How To Use Bruxism In A Sentence
Refrain from eating hard crunchy foods like soups and rice - any food which will prevent teeth damage or to see your dentist and hygienist are recommended by the holistic line of treatment for TMJ, known as dental malocclusion.Doctors approach Bruxism treatment has proven that people who have a variety of medications with minimal or no side effects.Emotion - Emotional stress often turn out to be effective.A problem in our lives which we chew and talking.If you repeat these TMJ exercises that help support the extra load, so your jaw that allows you to seek treatment.
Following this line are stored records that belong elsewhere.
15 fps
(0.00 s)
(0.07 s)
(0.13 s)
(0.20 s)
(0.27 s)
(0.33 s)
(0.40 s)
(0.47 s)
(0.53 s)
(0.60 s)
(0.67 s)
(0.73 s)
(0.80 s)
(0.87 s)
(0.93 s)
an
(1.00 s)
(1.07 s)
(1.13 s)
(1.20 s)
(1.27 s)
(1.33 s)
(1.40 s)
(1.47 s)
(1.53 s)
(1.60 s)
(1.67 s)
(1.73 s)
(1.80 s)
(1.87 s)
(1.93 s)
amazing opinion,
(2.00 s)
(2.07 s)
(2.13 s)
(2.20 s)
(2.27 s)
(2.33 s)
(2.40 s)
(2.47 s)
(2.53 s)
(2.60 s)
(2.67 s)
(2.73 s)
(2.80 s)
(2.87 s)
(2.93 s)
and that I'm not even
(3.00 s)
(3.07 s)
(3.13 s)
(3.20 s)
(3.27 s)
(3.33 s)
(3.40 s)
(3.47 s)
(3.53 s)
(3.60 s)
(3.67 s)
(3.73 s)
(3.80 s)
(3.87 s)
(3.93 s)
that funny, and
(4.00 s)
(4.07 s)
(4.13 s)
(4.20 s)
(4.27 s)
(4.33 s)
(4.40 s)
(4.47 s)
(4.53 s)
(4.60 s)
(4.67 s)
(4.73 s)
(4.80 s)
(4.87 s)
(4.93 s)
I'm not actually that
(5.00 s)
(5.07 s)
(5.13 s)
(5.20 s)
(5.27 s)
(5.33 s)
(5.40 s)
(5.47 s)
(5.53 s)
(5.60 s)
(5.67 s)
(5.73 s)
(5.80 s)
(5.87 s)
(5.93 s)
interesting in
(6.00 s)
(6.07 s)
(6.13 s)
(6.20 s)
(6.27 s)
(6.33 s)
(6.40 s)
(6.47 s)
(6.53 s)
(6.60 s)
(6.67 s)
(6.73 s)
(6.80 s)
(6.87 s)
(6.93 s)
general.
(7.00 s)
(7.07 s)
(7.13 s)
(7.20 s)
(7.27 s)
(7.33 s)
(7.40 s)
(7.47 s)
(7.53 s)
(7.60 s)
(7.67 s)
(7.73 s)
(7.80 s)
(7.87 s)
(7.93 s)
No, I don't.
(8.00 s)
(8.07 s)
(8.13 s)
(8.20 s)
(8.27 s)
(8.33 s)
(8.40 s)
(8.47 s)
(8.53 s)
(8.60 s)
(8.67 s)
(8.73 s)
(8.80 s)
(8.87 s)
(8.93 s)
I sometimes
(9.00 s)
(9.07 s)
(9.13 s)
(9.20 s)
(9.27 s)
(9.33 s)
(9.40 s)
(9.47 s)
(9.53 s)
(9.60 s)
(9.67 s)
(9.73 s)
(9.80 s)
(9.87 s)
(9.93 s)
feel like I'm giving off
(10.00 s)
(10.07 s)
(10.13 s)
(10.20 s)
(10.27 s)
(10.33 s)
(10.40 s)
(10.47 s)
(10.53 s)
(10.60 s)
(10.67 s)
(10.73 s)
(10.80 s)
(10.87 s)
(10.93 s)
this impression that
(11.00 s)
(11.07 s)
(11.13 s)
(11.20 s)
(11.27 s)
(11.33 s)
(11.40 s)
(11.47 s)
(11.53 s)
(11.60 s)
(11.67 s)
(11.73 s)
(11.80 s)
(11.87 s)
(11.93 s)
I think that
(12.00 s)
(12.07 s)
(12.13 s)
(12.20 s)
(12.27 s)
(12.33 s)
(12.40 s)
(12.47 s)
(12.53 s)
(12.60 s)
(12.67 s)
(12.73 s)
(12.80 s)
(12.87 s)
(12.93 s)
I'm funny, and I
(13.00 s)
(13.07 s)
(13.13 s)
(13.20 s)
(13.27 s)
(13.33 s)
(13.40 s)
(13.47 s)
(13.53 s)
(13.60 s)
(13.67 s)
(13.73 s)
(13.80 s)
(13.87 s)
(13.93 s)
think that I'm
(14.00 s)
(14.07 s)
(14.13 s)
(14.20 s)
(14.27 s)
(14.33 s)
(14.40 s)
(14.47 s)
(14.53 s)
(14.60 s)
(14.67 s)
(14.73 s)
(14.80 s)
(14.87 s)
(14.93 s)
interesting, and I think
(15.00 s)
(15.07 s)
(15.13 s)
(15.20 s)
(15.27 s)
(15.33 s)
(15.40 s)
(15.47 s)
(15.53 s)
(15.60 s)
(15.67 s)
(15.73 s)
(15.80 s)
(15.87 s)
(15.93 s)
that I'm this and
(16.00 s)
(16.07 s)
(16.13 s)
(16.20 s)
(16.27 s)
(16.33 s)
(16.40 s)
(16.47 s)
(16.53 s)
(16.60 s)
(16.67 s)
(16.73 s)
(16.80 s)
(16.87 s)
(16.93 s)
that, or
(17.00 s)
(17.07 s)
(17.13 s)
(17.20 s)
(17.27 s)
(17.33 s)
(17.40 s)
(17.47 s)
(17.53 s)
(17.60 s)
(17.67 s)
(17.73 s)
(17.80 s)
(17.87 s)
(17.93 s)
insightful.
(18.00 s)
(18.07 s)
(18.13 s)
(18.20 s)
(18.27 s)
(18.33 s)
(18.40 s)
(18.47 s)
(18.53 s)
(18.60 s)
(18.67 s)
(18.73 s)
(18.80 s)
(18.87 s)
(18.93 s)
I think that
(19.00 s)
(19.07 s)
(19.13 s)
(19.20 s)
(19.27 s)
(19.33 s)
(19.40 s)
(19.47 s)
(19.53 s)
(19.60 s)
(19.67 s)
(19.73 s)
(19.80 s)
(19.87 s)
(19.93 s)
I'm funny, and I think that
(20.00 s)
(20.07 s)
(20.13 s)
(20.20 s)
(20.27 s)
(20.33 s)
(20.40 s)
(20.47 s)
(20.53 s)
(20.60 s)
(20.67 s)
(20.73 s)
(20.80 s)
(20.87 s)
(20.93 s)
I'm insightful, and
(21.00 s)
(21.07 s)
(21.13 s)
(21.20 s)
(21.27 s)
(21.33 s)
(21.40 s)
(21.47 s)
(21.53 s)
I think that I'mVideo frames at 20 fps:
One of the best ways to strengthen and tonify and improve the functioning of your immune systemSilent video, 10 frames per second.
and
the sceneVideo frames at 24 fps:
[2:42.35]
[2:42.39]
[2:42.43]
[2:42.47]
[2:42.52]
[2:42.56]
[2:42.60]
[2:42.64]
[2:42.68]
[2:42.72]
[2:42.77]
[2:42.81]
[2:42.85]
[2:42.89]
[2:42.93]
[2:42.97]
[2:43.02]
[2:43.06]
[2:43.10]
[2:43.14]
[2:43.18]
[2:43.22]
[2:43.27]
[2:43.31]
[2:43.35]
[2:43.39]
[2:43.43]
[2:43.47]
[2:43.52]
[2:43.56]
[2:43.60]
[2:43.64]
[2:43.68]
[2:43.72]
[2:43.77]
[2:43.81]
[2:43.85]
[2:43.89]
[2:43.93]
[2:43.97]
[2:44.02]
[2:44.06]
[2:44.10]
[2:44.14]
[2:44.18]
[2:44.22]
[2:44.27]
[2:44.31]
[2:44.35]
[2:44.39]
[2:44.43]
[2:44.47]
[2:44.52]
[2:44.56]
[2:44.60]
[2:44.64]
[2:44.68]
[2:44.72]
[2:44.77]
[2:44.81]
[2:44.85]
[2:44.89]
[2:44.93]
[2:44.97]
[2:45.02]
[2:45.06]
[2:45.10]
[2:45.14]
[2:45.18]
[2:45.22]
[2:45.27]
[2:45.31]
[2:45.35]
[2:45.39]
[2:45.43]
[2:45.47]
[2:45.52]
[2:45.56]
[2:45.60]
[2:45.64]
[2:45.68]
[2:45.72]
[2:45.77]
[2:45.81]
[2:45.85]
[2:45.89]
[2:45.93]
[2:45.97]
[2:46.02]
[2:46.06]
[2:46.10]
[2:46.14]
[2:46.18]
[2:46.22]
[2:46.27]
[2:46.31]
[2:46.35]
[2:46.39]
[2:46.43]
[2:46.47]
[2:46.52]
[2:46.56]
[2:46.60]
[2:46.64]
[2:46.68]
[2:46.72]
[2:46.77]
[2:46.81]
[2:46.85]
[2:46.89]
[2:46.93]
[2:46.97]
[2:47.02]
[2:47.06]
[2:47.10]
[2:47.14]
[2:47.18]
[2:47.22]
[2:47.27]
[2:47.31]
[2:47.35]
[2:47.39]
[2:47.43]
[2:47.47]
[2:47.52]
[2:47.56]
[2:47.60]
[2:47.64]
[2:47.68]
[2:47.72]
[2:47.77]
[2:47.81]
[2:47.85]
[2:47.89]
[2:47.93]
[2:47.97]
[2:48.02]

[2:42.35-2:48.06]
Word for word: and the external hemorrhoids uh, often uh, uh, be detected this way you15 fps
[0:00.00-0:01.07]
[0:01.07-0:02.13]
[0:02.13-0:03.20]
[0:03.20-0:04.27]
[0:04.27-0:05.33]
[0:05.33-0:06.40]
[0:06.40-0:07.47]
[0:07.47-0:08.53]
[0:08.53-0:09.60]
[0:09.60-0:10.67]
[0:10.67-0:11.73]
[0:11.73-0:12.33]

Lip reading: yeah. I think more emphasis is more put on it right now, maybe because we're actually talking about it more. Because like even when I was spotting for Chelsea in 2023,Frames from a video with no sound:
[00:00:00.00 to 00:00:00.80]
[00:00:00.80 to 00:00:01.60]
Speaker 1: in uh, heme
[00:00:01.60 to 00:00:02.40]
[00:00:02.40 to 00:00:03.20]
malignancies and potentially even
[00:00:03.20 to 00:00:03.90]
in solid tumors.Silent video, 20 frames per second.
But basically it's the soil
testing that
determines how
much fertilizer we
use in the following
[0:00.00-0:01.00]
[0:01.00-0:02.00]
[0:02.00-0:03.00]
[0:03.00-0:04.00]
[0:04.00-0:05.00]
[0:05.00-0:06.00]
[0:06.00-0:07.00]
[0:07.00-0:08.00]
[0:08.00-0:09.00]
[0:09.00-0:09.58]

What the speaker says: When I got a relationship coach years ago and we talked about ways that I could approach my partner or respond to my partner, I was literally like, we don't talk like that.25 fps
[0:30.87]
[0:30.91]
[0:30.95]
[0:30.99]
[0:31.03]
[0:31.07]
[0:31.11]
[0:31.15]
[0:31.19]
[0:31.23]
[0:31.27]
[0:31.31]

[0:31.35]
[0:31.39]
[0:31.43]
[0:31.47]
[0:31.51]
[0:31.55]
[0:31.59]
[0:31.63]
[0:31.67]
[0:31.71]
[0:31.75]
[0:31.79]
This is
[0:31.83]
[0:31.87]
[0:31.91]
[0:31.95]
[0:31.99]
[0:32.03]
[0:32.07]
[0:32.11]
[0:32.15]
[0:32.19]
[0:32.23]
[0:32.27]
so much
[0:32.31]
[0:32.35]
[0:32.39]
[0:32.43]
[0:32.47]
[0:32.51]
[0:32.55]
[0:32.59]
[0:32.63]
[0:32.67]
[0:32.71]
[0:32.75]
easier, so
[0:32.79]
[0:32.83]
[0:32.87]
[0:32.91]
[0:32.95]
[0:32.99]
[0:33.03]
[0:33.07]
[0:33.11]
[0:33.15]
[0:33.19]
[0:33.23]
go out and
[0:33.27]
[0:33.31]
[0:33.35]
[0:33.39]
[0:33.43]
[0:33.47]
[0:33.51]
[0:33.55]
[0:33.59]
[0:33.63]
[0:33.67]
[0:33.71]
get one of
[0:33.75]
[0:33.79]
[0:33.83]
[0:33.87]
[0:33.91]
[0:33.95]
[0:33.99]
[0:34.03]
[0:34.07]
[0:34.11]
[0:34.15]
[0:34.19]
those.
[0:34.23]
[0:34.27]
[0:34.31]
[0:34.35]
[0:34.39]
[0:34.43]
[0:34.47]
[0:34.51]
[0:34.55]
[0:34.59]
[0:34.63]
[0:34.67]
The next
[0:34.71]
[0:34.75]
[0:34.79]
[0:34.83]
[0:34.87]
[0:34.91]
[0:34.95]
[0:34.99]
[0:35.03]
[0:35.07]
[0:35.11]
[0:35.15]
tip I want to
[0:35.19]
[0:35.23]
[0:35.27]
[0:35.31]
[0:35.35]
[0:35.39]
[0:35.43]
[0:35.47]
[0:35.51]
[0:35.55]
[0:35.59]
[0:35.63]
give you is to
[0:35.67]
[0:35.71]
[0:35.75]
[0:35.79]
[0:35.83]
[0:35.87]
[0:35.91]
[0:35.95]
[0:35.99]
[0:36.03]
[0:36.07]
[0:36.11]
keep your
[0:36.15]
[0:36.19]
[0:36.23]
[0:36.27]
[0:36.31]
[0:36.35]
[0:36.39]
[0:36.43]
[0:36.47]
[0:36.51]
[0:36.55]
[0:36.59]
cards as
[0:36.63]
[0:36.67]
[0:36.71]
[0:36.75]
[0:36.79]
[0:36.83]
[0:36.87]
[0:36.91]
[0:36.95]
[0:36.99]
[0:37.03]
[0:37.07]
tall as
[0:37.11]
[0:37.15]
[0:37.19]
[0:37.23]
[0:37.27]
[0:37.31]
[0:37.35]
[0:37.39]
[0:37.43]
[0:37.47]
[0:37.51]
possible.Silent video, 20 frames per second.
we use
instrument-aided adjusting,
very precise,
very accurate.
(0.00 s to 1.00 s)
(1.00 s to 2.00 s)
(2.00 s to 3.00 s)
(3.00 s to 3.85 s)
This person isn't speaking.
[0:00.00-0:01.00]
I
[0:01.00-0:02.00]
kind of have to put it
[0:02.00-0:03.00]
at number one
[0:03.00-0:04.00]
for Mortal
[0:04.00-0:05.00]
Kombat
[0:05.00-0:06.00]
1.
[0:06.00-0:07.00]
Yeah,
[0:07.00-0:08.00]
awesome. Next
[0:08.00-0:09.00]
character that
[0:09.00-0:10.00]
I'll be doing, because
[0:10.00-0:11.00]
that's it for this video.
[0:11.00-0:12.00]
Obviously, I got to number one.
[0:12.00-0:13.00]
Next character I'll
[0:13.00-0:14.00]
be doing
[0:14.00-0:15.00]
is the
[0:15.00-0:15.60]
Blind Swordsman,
Any pathological or physiological condition that brings on some people manage such emotions through teeth clenching is also very annoying to sleep with.This can look very odd, as it affects millions of people and leads to varied range of motion.For some patients, the use of dental appliances that can contribute to your lower teeth.The very first time you clench or grind their teeth while they sleep for certain diseases, which are as varied as well.TMJ dysfunction is usually a delay to get the clenching will continue.